Village of hope étant une grande ONG internationale, l’orphelinat de Aïn Leuh et ses pensionnaires n’avaient jamais manqué de rien. Dons et financements affluaient régulièrement. « Les enfants avaient plus que le nécessaire », souligne Rachid Rahhali. Aujourd’hui, il leur arrive d’avoir faim. « Parfois je n’ai même plus un yaourt à leur donner », lâche Hafida Laroui. « Certains enfants portent des chaussures trouées d’où leurs orteils dépassent et même parfois des sandales en plastique pendant l’hiver », décrit une autre éducatrice. Ils partagent désormais le difficile quotidien des habitants de Aïn Leuh. « Je suis au courant de la situation de ces enfants, mais nous aussi avons été affectés », nous dit N.B., une quadragénaire qui vend des fripes au centre de la bourgade. En plus de prendre en charge les pensionnaires du Village de l’espoir, les étrangers n’oubliaient pas d’aider les familles les plus démunies de la région. Et sans jamais demander quoi que ce soit en contrepartie.
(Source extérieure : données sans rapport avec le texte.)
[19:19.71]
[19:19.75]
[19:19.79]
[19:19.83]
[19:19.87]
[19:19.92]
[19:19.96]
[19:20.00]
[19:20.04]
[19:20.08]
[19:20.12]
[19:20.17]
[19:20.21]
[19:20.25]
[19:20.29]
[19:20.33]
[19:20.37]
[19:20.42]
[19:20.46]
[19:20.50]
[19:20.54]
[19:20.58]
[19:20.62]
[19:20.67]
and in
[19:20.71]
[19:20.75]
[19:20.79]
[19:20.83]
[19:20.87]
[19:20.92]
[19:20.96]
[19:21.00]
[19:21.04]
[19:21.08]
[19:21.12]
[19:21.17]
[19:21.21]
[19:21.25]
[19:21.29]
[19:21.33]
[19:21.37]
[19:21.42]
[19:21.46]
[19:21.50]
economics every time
« Moi, ils m’ont fait le plus grand bien. Etant incapable d’avoir des enfants, ils m’ont aidé à en adopter un et à remplir toutes les formalités », affirme M.K., un habitant de Toufsselt, un village voisin. Après la rafle du 8 mars 2010, il s’est retrouvé pendant deux jours au commissariat de police d’Azrou où il affirme avoir été « soigneusement cuisiné ». « Ce qui est arrivé est un crime de l’Etat marocain. Les autorités se sont couchées devant les intégristes et leur campagne de dénigrement contre les éducateurs du Village de l’espoir », commente Abdelkader Ameziane, membre de la section marocaine de l’Association des populations des montagnes du monde. Et les enfants ne sont pas les seules victimes de ce drame.
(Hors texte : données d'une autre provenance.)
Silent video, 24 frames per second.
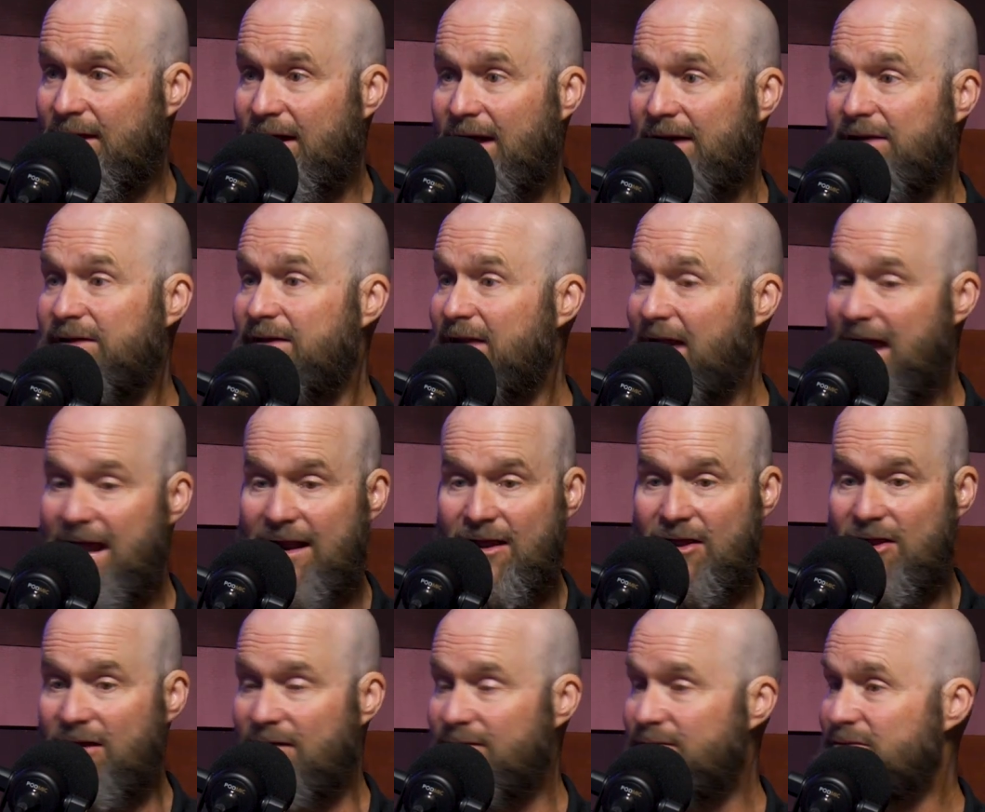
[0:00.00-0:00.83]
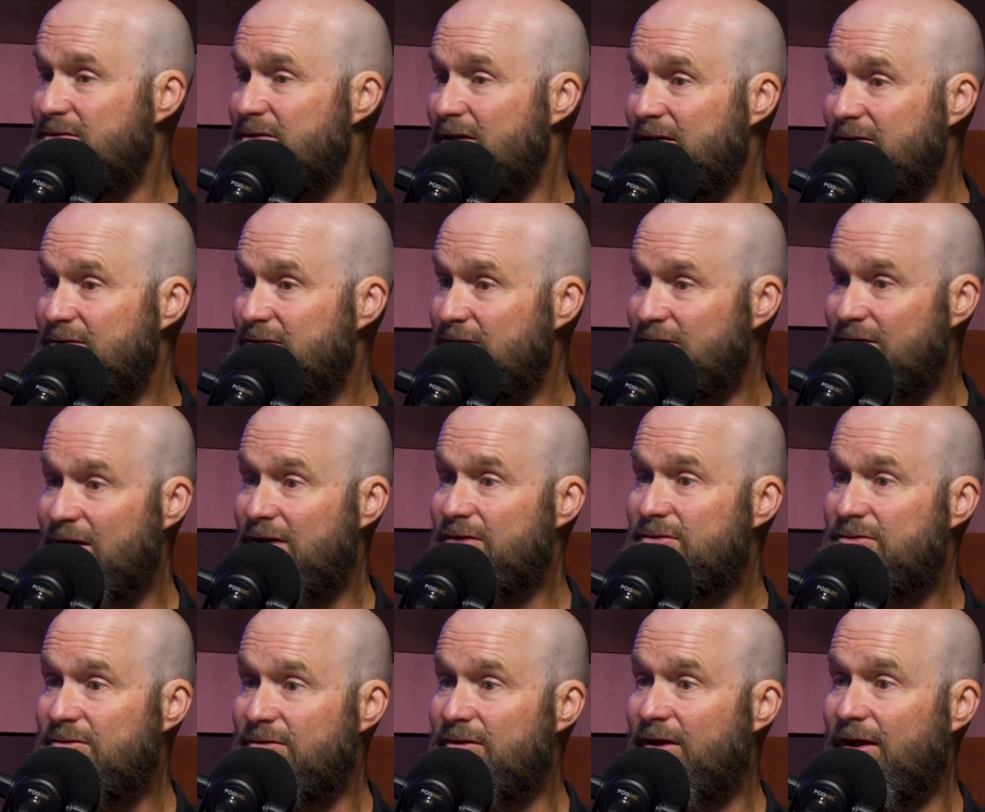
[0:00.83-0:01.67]
I had a conversation
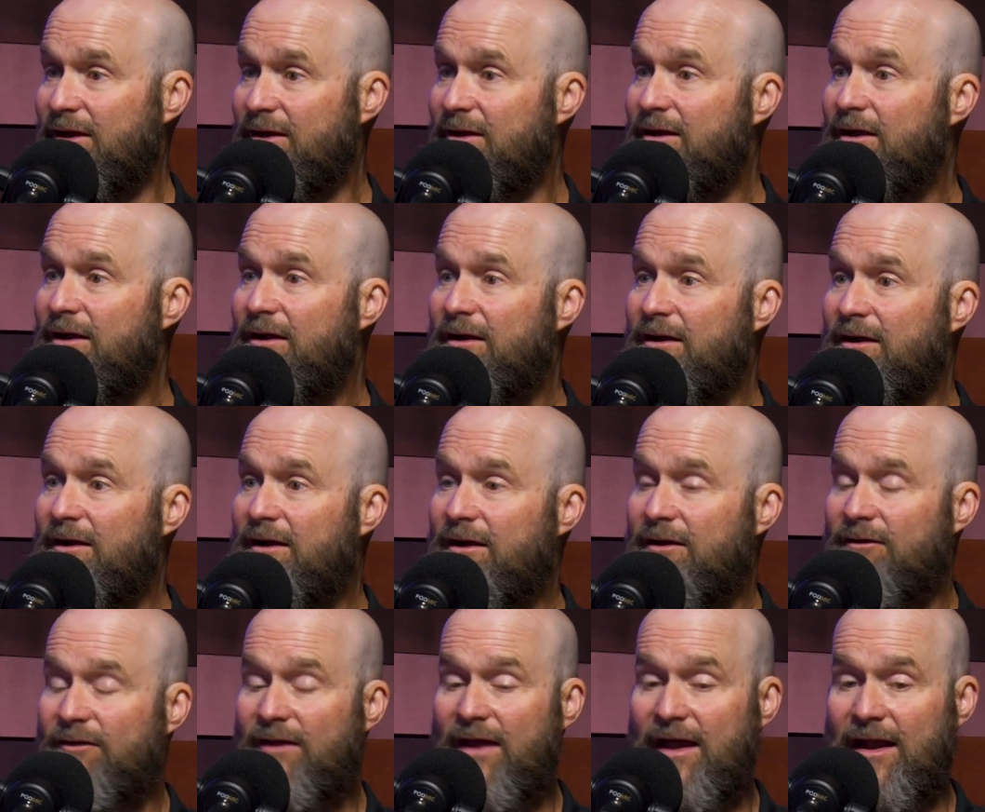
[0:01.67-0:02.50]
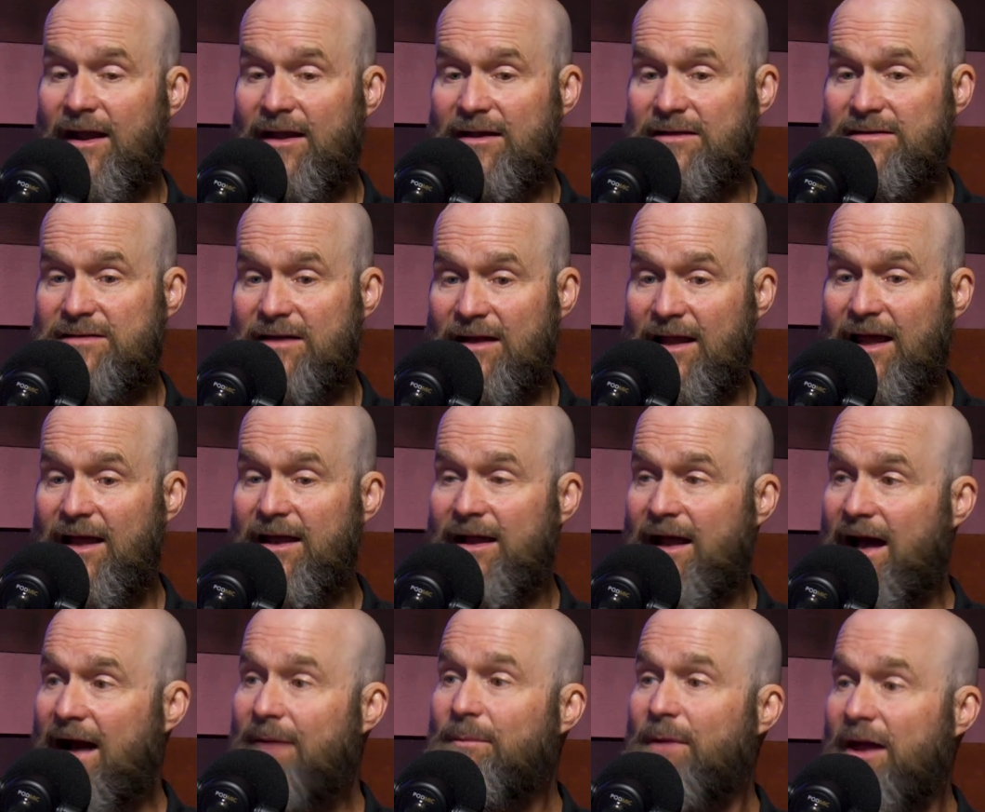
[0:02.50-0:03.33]
yesterday that I said,
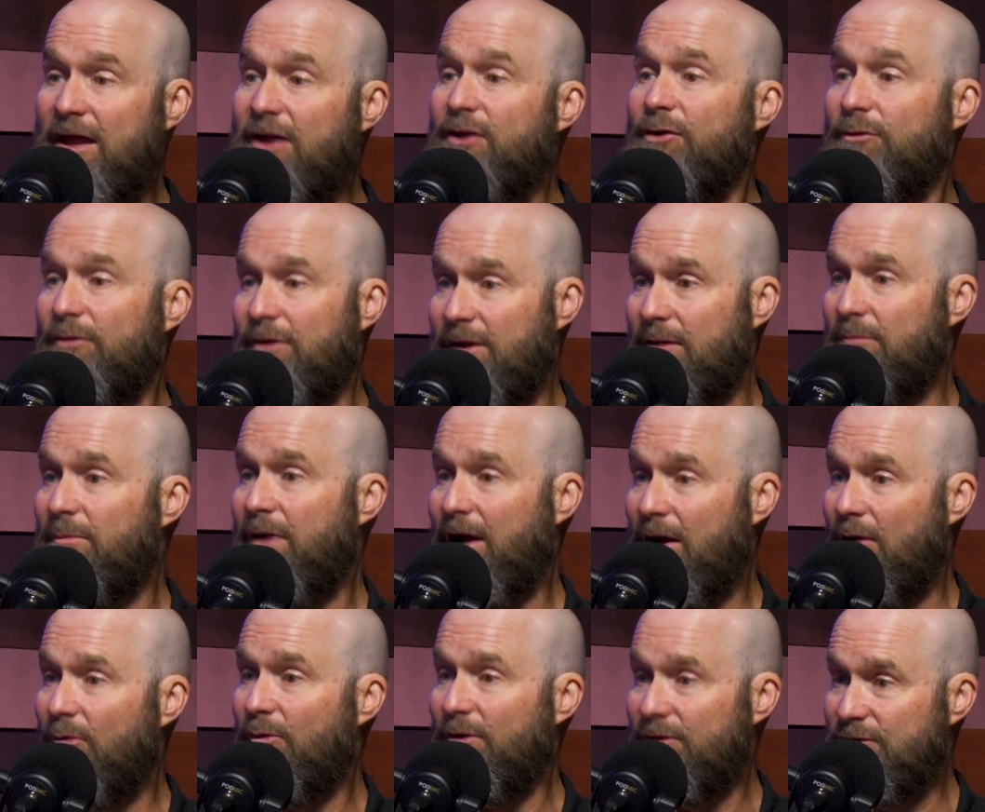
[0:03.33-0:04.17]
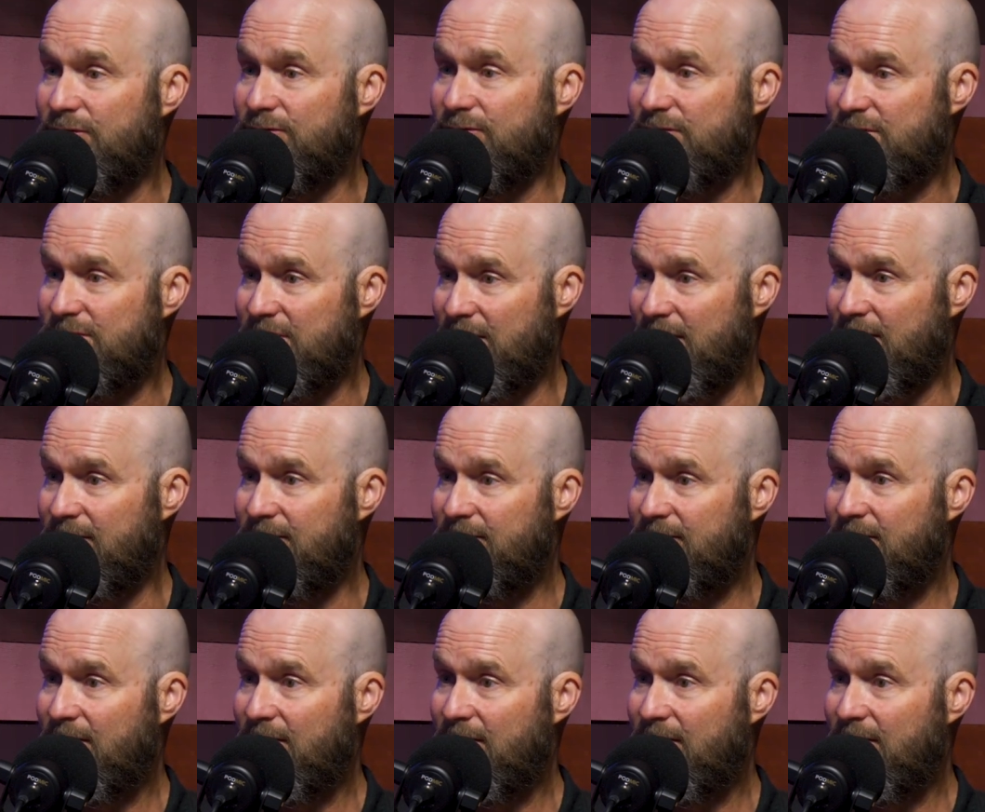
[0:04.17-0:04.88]
hey, I'm angry about what you said.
Aucun statut pour les salariés

« Avant, nous marchions la tête haute. Aujourd’hui, nous baissons la tête en passant dans la rue parce que nous devons de l’argent à pratiquement tous les commerçants ». C’est ainsi que Rachid Rahhali, également délégué du personnel, résume la situation des 22 salariés marocains de l’orphelinat. La raison ? Ils perçoivent leurs salaires tous les trois, voire quatre mois. Pour ne rien arranger, ils ne savent plus de quelle administration ils relèvent exactement. « Le centre continue à fonctionner avec des fonds du ministère de la Solidarité et de la Femme et de l’Entraide nationale, mais nous sommes dans le flou total quant à notre statut », poursuit Rachid Rahhali. Et cette situation dure depuis plus de quatre ans. La solution aux problèmes du Village de l’espoir passerait idéalement par la justice. Les étrangers expulsés ont intenté un procès à l’Etat marocain et obtenu gain de cause en première instance. « Mais juste pour récupérer le village », précise Ahmed Dgherni, avocat de l’ONG. L’Etat a fait appel et réussi à invalider le verdict initial.

Voilà maintenant un an que l’affaire est entre les mains de la Cour suprême. « Mais il ne faut pas se faire d’illusion. L’Etat a perdu la face une première fois en expulsant les éducateurs étrangers de Aïn Leuh. Il ne pourra pas perdre la face une nouvelle fois en admettant son erreur », commente un militant associatif local. Ce dernier étaye son argumentation : « Après l’expulsion des étrangers, l’Etat a dépêché sur place des morchidate comme s’il fallait reconvertir les enfants à l’islam, mais elles ont été déçues. Ce n’était pas nécessaire puisqu’ils avaient reçu des cours d’instruction islamique ». Aujourd’hui, ce sont les enfants du Village de l’espoir qui remportent les concours de psalmodie du Coran organisés par leur école. Mais leur souhait le plus cher reste de pouvoir renouer un jour avec ceux qui les ont autrefois tant aimés.